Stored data
· · · ·

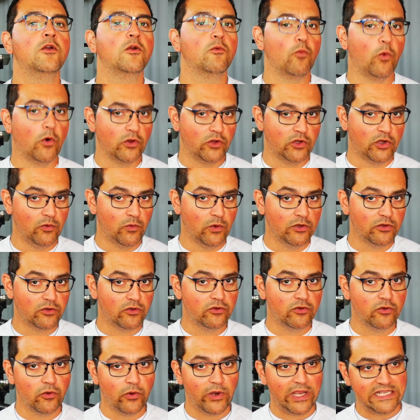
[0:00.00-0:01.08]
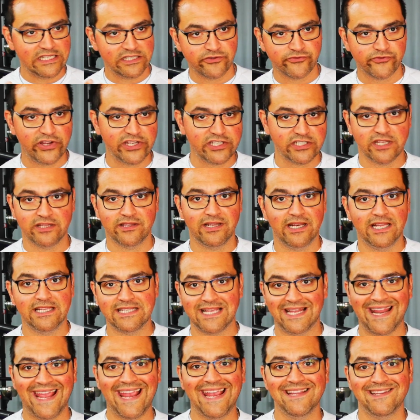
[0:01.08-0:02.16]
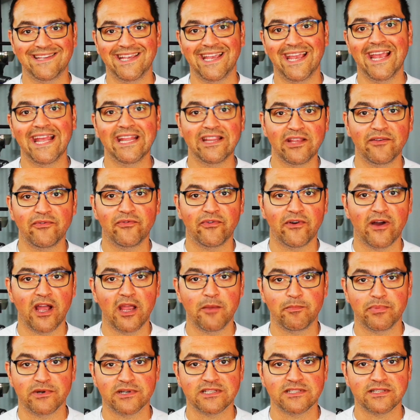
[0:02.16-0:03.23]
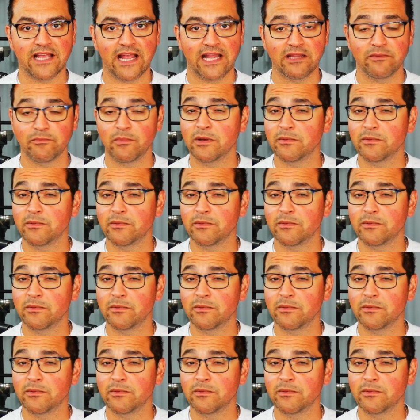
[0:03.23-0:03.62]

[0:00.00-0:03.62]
What you want to do is reach at least an 80-85%,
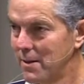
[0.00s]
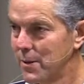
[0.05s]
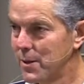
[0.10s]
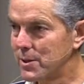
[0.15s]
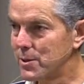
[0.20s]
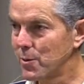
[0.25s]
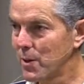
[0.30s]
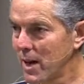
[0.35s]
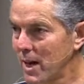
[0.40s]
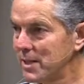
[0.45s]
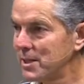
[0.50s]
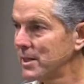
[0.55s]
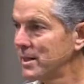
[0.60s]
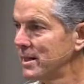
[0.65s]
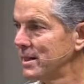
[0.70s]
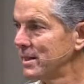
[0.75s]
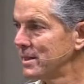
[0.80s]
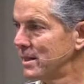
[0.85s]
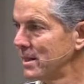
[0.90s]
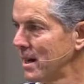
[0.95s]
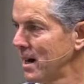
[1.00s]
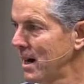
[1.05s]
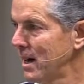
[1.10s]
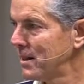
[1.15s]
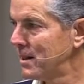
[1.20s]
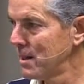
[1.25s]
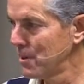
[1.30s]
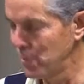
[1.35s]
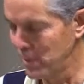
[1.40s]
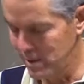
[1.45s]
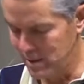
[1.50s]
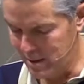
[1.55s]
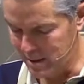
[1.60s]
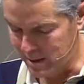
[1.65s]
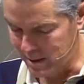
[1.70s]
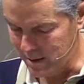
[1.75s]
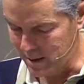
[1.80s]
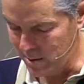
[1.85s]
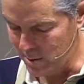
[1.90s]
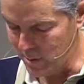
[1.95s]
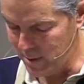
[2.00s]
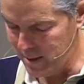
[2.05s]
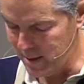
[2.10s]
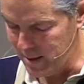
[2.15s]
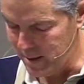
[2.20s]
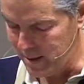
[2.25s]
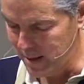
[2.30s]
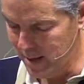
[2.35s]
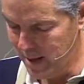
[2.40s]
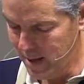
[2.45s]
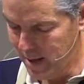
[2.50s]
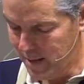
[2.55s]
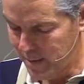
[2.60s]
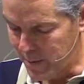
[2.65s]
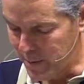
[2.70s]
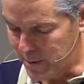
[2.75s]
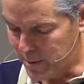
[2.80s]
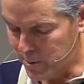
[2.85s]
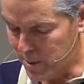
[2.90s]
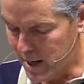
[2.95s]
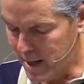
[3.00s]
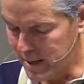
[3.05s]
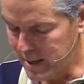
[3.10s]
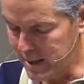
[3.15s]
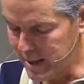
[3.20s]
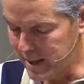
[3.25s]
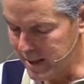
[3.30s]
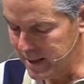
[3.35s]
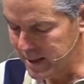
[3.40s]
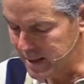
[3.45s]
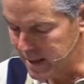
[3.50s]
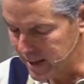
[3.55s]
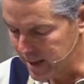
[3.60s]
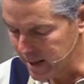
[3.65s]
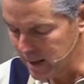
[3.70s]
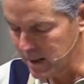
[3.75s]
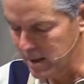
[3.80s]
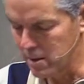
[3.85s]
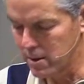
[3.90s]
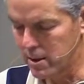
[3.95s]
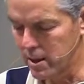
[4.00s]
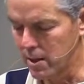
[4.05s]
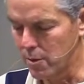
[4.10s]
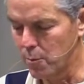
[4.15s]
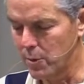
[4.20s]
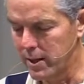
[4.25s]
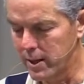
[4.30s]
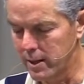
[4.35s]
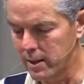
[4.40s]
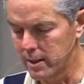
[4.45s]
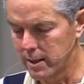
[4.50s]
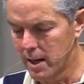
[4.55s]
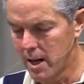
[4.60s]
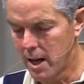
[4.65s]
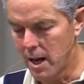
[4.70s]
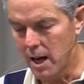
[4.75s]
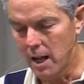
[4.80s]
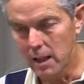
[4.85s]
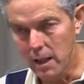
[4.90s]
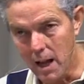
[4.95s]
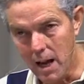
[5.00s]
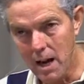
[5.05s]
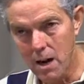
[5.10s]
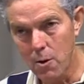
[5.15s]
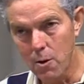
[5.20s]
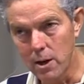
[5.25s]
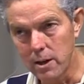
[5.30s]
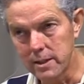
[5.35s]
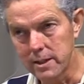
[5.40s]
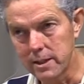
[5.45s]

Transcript: The tragedy is not that we disagree. The tragedy is that we allow our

· · · ·

TASK DESCRIPTION
A faithful copy of the data above is wanted, with every image left out.

RESPONSE BOX
[0:00.00-0:01.08]
[0:01.08-0:02.16]
[0:02.16-0:03.23]
[0:03.23-0:03.62]

[0:00.00-0:03.62]
What you want to do is reach at least an 80-85%,
[0.00s]
[0.05s]
[0.10s]
[0.15s]
[0.20s]
[0.25s]
[0.30s]
[0.35s]
[0.40s]
[0.45s]
[0.50s]
[0.55s]
[0.60s]
[0.65s]
[0.70s]
[0.75s]
[0.80s]
[0.85s]
[0.90s]
[0.95s]
[1.00s]
[1.05s]
[1.10s]
[1.15s]
[1.20s]
[1.25s]
[1.30s]
[1.35s]
[1.40s]
[1.45s]
[1.50s]
[1.55s]
[1.60s]
[1.65s]
[1.70s]
[1.75s]
[1.80s]
[1.85s]
[1.90s]
[1.95s]
[2.00s]
[2.05s]
[2.10s]
[2.15s]
[2.20s]
[2.25s]
[2.30s]
[2.35s]
[2.40s]
[2.45s]
[2.50s]
[2.55s]
[2.60s]
[2.65s]
[2.70s]
[2.75s]
[2.80s]
[2.85s]
[2.90s]
[2.95s]
[3.00s]
[3.05s]
[3.10s]
[3.15s]
[3.20s]
[3.25s]
[3.30s]
[3.35s]
[3.40s]
[3.45s]
[3.50s]
[3.55s]
[3.60s]
[3.65s]
[3.70s]
[3.75s]
[3.80s]
[3.85s]
[3.90s]
[3.95s]
[4.00s]
[4.05s]
[4.10s]
[4.15s]
[4.20s]
[4.25s]
[4.30s]
[4.35s]
[4.40s]
[4.45s]
[4.50s]
[4.55s]
[4.60s]
[4.65s]
[4.70s]
[4.75s]
[4.80s]
[4.85s]
[4.90s]
[4.95s]
[5.00s]
[5.05s]
[5.10s]
[5.15s]
[5.20s]
[5.25s]
[5.30s]
[5.35s]
[5.40s]
[5.45s]

Transcript: The tragedy is not that we disagree. The tragedy is that we allow our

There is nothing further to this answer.